→ **ASSIGNMENT**: From the first line of the records down to the one that holds "[0:02.00-0:02.25]", transcribe each line exactly and add nothing.

→ **INPUT MATERIAL**:
● ● ● ●

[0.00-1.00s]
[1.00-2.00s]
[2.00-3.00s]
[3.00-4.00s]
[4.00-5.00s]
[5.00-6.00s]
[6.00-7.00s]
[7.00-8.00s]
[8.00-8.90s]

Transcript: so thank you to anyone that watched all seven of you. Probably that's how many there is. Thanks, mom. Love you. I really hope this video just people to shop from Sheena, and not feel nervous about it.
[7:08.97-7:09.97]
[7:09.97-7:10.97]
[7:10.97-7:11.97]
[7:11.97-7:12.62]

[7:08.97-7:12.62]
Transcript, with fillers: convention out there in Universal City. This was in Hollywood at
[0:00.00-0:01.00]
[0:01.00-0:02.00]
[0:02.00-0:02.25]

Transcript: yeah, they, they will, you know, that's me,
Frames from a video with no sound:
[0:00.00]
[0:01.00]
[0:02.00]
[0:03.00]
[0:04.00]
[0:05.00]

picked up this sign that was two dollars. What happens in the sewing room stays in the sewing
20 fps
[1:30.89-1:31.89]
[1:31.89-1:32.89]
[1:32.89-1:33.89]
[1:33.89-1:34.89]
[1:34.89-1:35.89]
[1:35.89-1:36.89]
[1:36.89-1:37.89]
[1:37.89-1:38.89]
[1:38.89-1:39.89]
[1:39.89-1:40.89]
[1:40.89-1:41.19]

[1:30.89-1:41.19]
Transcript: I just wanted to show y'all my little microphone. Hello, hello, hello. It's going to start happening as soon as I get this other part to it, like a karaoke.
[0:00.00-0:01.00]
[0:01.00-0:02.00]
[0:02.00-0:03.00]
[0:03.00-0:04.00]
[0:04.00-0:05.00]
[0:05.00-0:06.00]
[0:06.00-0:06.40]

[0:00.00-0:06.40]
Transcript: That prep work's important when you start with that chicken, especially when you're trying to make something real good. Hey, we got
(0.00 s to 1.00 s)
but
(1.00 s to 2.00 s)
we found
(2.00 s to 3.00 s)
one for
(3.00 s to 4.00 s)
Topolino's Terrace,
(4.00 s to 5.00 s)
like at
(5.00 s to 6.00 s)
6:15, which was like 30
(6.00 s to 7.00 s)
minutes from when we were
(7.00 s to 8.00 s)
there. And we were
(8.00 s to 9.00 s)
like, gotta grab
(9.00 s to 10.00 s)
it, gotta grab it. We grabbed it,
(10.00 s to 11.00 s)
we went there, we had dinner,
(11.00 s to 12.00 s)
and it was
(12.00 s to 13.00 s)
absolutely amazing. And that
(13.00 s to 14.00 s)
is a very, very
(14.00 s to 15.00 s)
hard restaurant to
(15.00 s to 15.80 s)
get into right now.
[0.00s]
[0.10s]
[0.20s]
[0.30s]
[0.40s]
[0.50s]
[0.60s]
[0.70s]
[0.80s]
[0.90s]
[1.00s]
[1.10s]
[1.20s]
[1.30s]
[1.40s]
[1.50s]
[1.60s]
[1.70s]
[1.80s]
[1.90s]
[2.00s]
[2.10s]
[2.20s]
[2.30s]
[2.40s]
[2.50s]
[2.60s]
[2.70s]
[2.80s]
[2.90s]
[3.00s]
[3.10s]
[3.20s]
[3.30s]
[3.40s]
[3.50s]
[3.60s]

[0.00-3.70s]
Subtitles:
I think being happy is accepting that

● ● ● ●

→ **ANSWER TO THE EXERCISE**:
[0.00-1.00s]
[1.00-2.00s]
[2.00-3.00s]
[3.00-4.00s]
[4.00-5.00s]
[5.00-6.00s]
[6.00-7.00s]
[7.00-8.00s]
[8.00-8.90s]

Transcript: so thank you to anyone that watched all seven of you. Probably that's how many there is. Thanks, mom. Love you. I really hope this video just people to shop from Sheena, and not feel nervous about it.
[7:08.97-7:09.97]
[7:09.97-7:10.97]
[7:10.97-7:11.97]
[7:11.97-7:12.62]

[7:08.97-7:12.62]
Transcript, with fillers: convention out there in Universal City. This was in Hollywood at
[0:00.00-0:01.00]
[0:01.00-0:02.00]
[0:02.00-0:02.25]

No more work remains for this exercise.